Climate data for Nishiaizu (1991−2020 normals, extremes 1976−present)
| Month | Jan | Feb | Mar | Apr | May | Jun | Jul | Aug | Sep | Oct | Nov | Dec | Year |
| Record high °C (°F) | 13.2 (55.8) | 15.2 (59.4) | 22.1 (71.8) | 29.1 (84.4) | 33.6 (92.5) | 34.3 (93.7) | 36.8 (98.2) | 36.9 (98.4) | 35.9 (96.6) | 30.1 (86.2) | 23.9 (75.0) | 19.7 (67.5) | 36.9 (98.4) |
| Mean daily maximum °C (°F) | 2.8 (37.0) | 3.8 (38.8) | 8.0 (46.4) | 15.8 (60.4) | 21.9 (71.4) | 25.0 (77.0) | 28.1 (82.6) | 29.7 (85.5) | 25.3 (77.5) | 19.0 (66.2) | 12.1 (53.8) | 5.5 (41.9) | 16.4 (61.5) |
| Daily mean °C (°F) | −0.4 (31.3) | −0.2 (31.6) | 2.7 (36.9) | 9.0 (48.2) | 15.1 (59.2) | 19.5 (67.1) | 23.2 (73.8) | 24.2 (75.6) | 19.9 (67.8) | 13.4 (56.1) | 7.0 (44.6) | 2.0 (35.6) | 11.3 (52.3) |
| Mean daily minimum °C (°F) | −3.6 (25.5) | −4.1 (24.6) | −1.9 (28.6) | 2.9 (37.2) | 8.9 (48.0) | 14.7 (58.5) | 19.3 (66.7) | 20.0 (68.0) | 15.8 (60.4) | 9.1 (48.4) | 3.0 (37.4) | −1.0 (30.2) | 6.9 (44.5) |
| Record low °C (°F) | −16.7 (1.9) | −17.0 (1.4) | −14.8 (5.4) | −6.8 (19.8) | −0.9 (30.4) | 4.8 (40.6) | 10.1 (50.2) | 10.6 (51.1) | 5.5 (41.9) | −0.4 (31.3) | −6.1 (21.0) | −12.5 (9.5) | −17.0 (1.4) |
| Average precipitation mm (inches) | 193.1 (7.60) | 127.0 (5.00) | 121.1 (4.77) | 91.9 (3.62) | 83.6 (3.29) | 122.5 (4.82) | 233.5 (9.19) | 169.0 (6.65) | 132.1 (5.20) | 134.5 (5.30) | 160.3 (6.31) | 217.4 (8.56) | 1,786 (70.31) |
| Average snowfall cm (inches) | 237 (93) | 187 (74) | 107 (42) | 13 (5.1) | 0 (0) | 0 (0) | 0 (0) | 0 (0) | 0 (0) | 1 (0.4) | 3 (1.2) | 118 (46) | 663 (261) |
| Average precipitation days (≥ 1.0 mm) | 22.0 | 18.4 | 18.4 | 13.5 | 10.9 | 11.7 | 14.9 | 11.6 | 12.3 | 13.6 | 17.0 | 21.4 | 185.7 |
| Average snowy days (≥ 3 cm) | 21.4 | 19.1 | 14.3 | 1.8 | 0 | 0 | 0 | 0 | 0 | 0.1 | 0.3 | 10.3 | 67.3 |
| Mean monthly sunshine hours | 59.8 | 71.6 | 119.1 | 168.5 | 190.3 | 158.7 | 149.2 | 190.4 | 136.7 | 118.1 | 89.5 | 61.5 | 1,520.2 |
Source: Japan Meteorological Agency

==Demographics==
Per Japanese census data, the population of Nishiaizu has declined by more than two-thirds over the past 60 years.

==History==
The area of present-day Nishiaizu was part of ancient Mutsu Province and formed part of the holdings of Aizu Domain during the Edo period.
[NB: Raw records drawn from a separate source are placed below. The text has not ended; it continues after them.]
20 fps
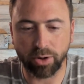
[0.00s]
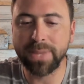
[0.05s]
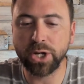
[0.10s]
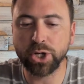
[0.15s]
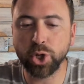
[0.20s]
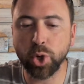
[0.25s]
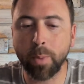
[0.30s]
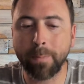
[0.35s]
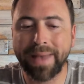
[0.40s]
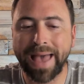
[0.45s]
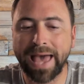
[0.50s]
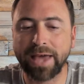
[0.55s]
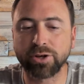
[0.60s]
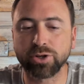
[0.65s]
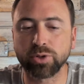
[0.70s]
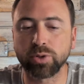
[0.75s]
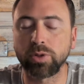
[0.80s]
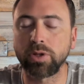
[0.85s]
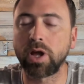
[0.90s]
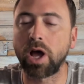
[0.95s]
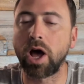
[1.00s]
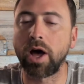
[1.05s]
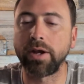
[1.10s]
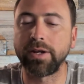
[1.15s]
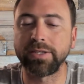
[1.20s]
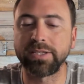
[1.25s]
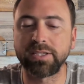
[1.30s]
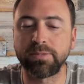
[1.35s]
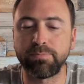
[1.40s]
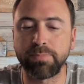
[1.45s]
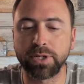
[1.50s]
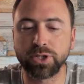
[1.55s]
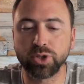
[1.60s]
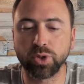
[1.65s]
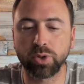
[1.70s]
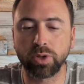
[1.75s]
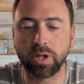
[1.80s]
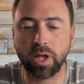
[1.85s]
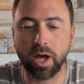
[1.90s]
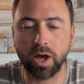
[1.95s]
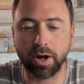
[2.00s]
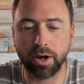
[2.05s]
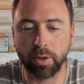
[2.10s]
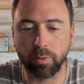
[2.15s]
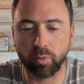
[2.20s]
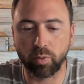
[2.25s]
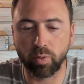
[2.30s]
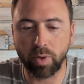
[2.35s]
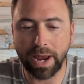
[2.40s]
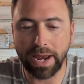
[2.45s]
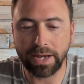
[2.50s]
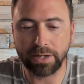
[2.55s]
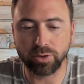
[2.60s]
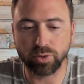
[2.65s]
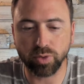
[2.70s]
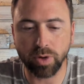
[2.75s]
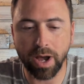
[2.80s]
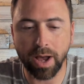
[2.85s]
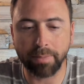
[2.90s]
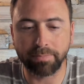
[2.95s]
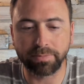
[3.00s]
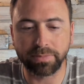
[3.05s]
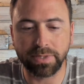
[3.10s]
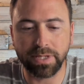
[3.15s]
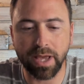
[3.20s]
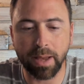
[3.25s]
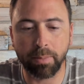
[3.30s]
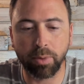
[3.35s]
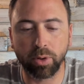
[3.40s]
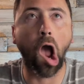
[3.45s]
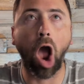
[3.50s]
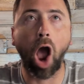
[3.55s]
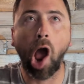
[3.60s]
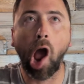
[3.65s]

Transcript: Pitter patrol on a spittle on a raindrop devil.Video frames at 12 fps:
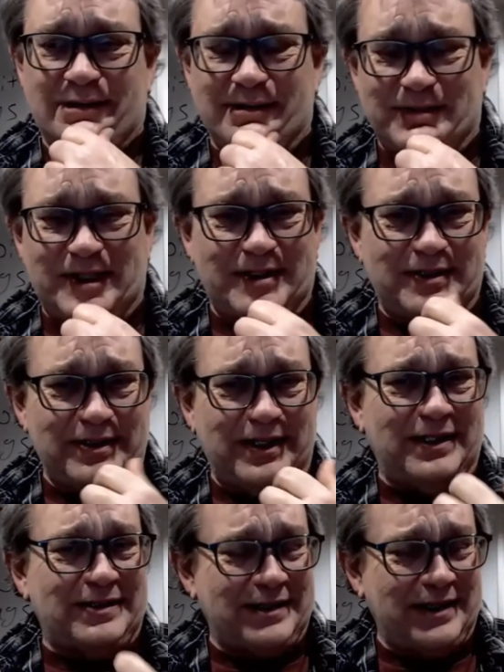I mean,
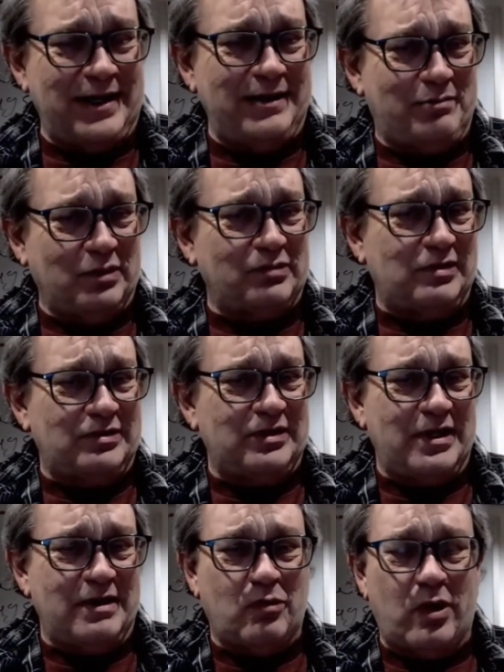it's kind of built the
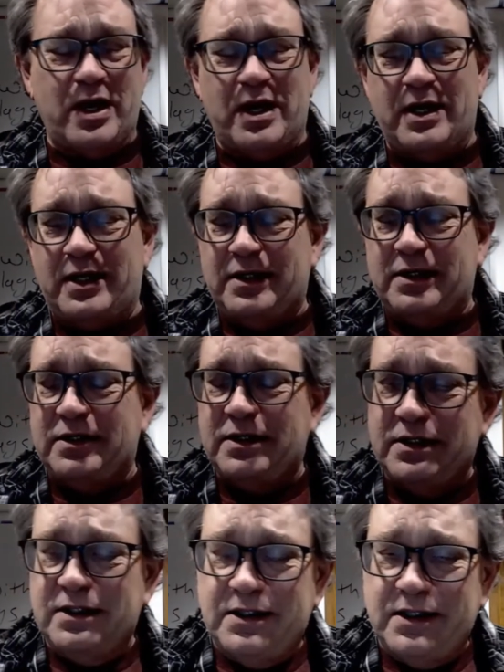same way.
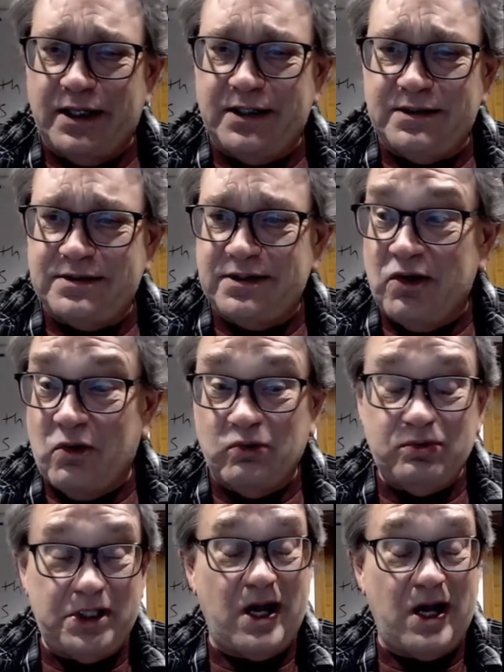It's
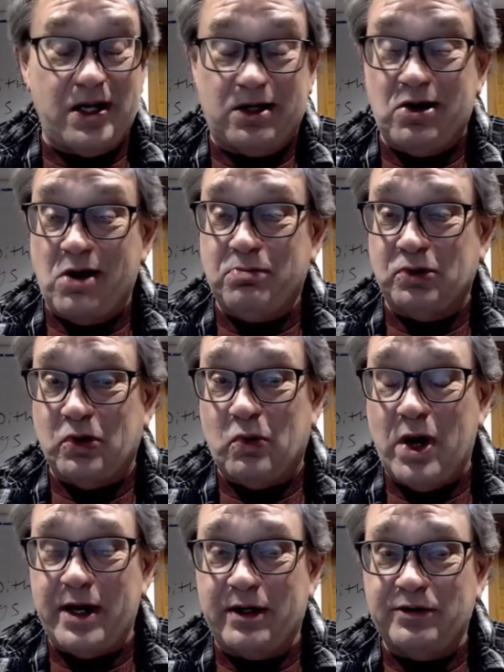only got a couple of
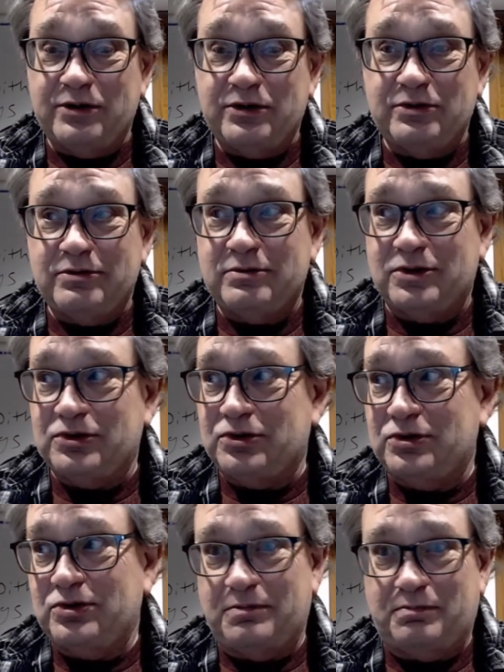wires.
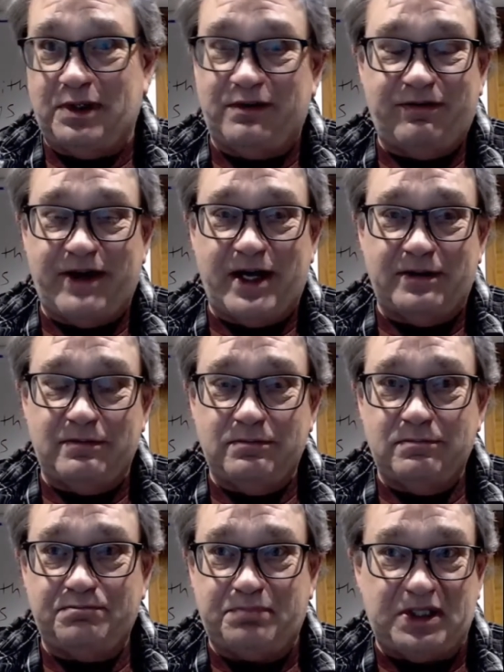There's a big fat
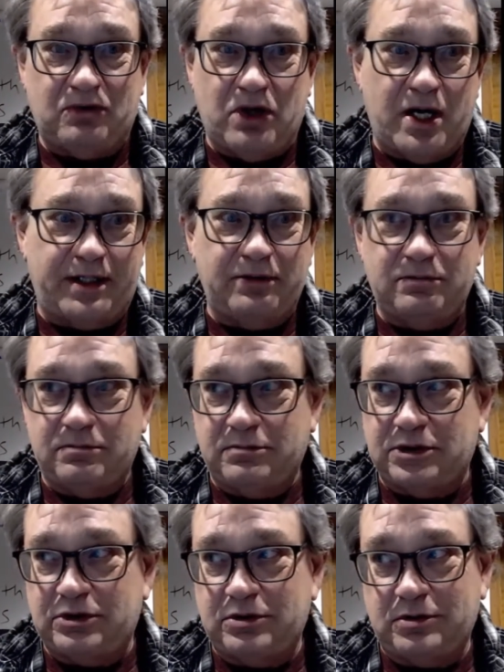B line,
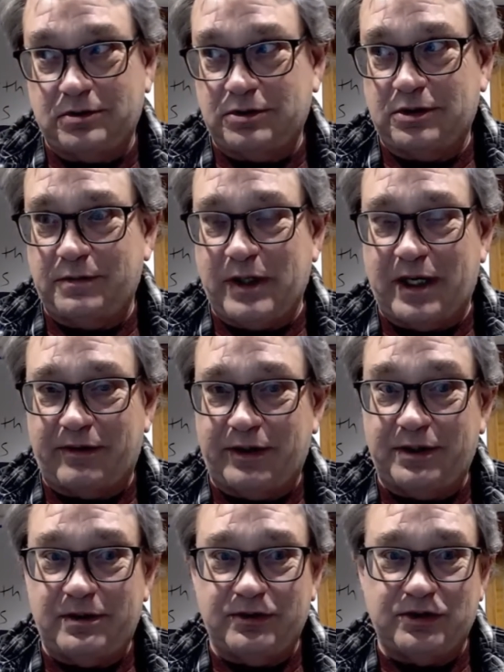which goes to the battery.
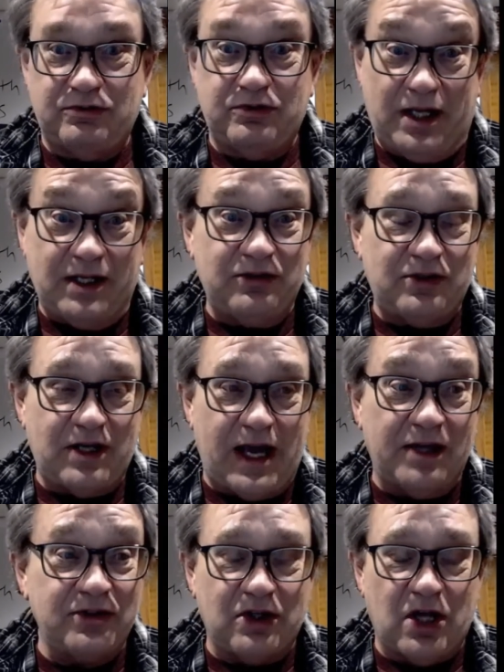There's an
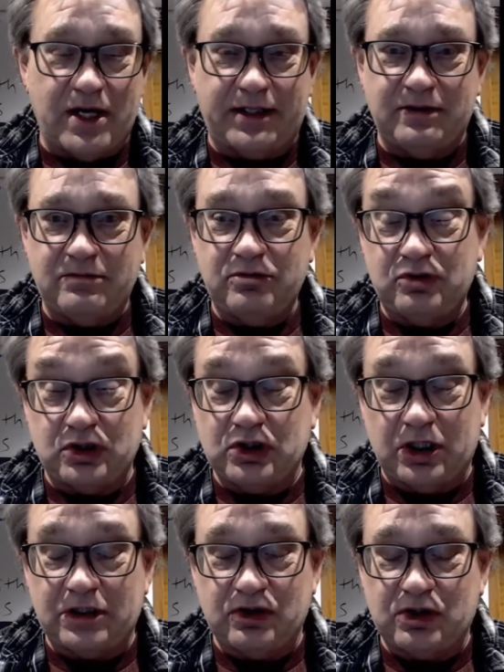S line, just
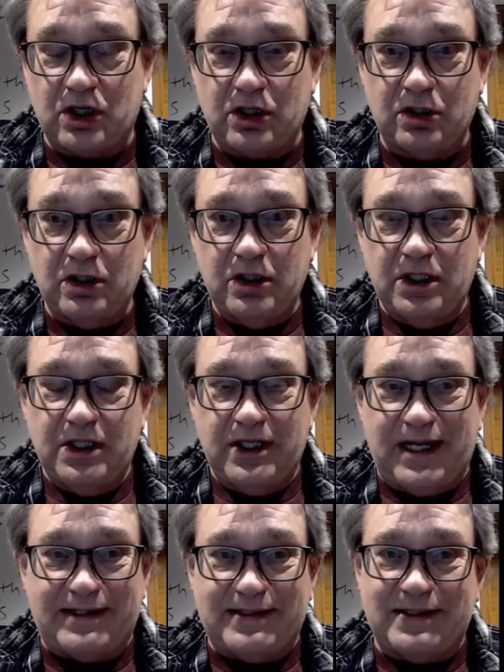like the starter.
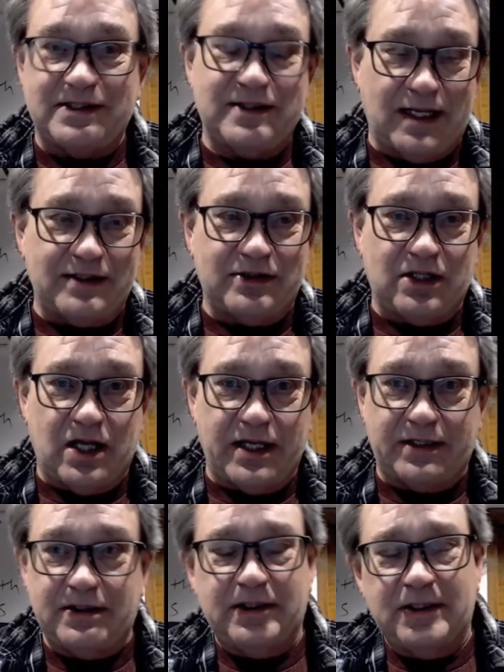That's the sense
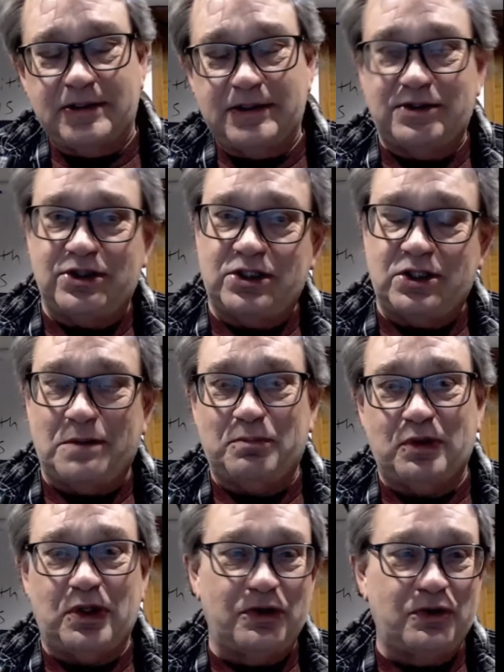line. There's a
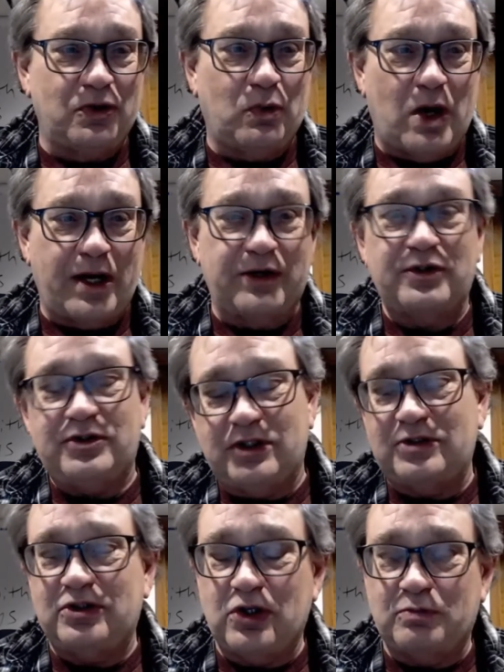couple of other wires that
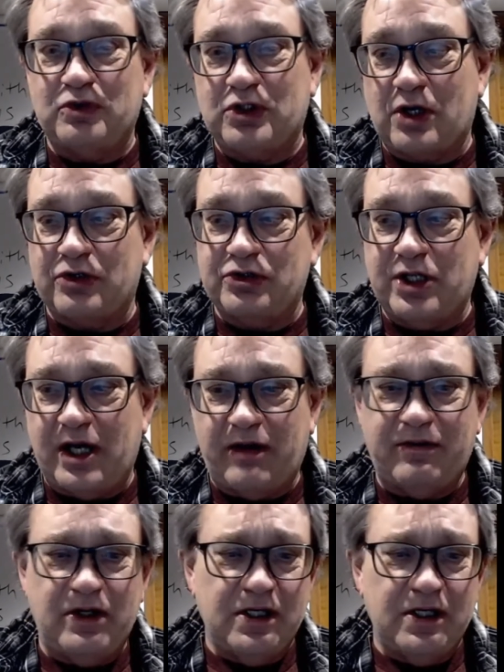some starters have.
After the Meiji Restoration, it was organized as part of Yama District, Fukushima Prefecture. The town of Nishiaizu was founded on July 1, 1954, through a merger of the villages of Shingo and Okugawa with the town of Nozawa and villages of Onomoto, Tosejima, Mutsuai, Shitatani, Muraoka, Kaminojiri and Hosaka in Kawanuma District. In 2006, Nishiaizu residents decided to decline a merger with the city of Kitakata.

==Economy==
Nishiaizu is a rural area with a local economy dependent on agriculture and forestry.

==Education==
Nishiaizu has one public elementary school and one public junior high school operated by the town government, and one public high school operated by the Fukushima Prefectural Board of Education.
- Nishiaizu Elementary School
- Nishiaizu High School.

==Transportation==
===Railway===
 JR East – Ban'etsu West Line
- - - -

===Highway===
- – Nishiaizu PA

==Local attractions==
- Enmanji Kannon-dō, the temple building is the one designated Important Cultural Property in Nishiaizu.
- Torioi-Kannon Nyohōji - the gate and four wooden statues are Fukushima Prefectural Important Cultural Properties. The temple houses one of the Aizu region's three important statues of Kannon.